• [What you are asked to do]:
When copying the records below, keep every word as it is and drop the images.

• [Information shown]:

· · · · · · ·

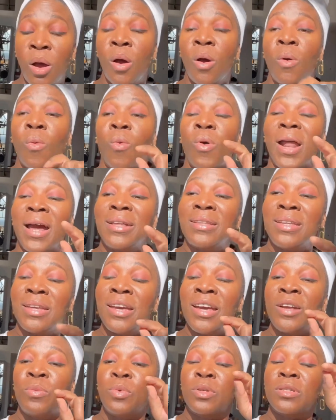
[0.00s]
What I
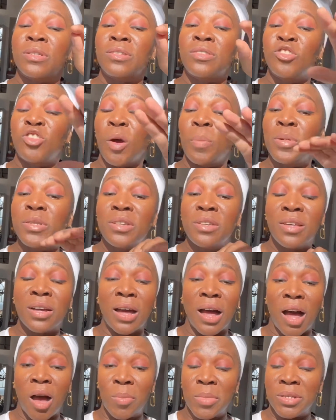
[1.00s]
did was jump into the
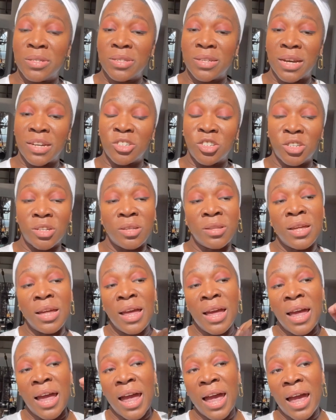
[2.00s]
comment section,
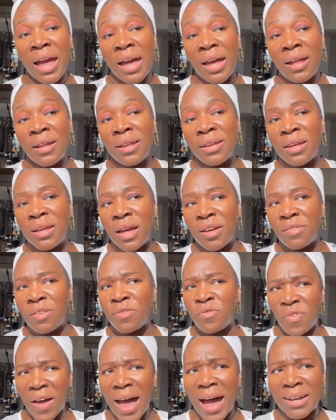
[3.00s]
and in
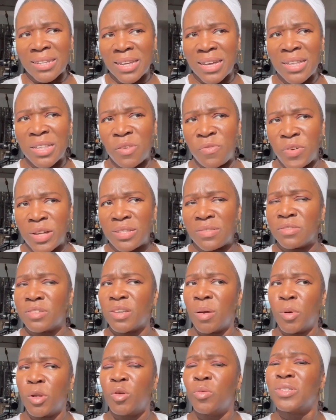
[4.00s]
fact, in defense of
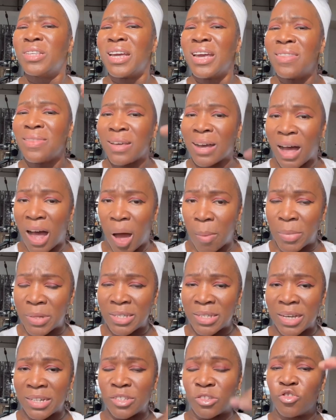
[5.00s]
someone who's in the comment
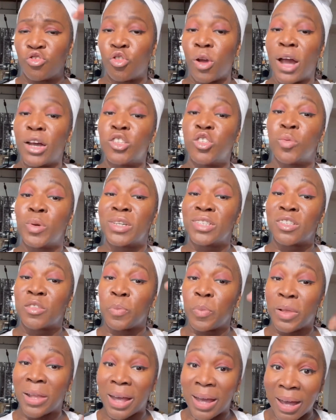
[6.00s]
section trying to
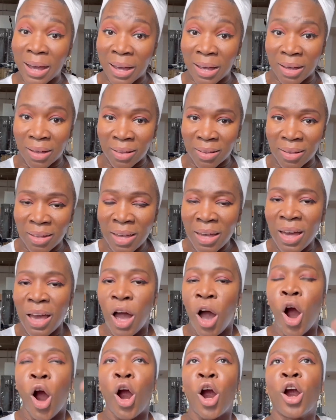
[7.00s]
explain
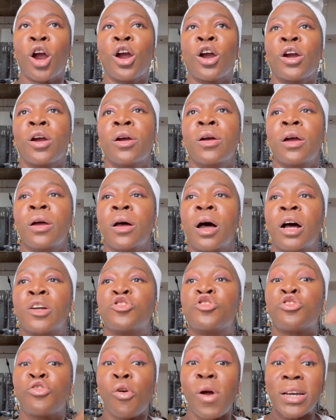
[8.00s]
her uh,
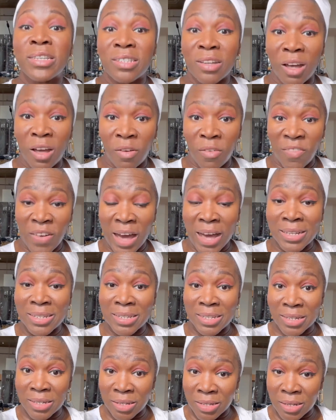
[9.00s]
trust of
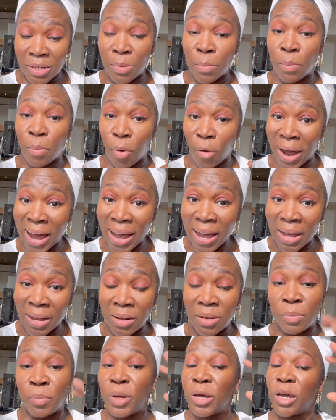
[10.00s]
Essence
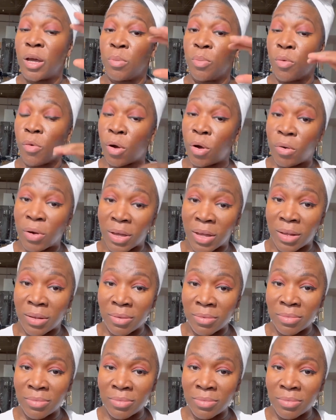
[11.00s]
brand being broken,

· · · · · · ·

• [Response area]:
[0.00s]
What I
[1.00s]
did was jump into the
[2.00s]
comment section,
[3.00s]
and in
[4.00s]
fact, in defense of
[5.00s]
someone who's in the comment
[6.00s]
section trying to
[7.00s]
explain
[8.00s]
her uh,
[9.00s]
trust of
[10.00s]
Essence
[11.00s]
brand being broken,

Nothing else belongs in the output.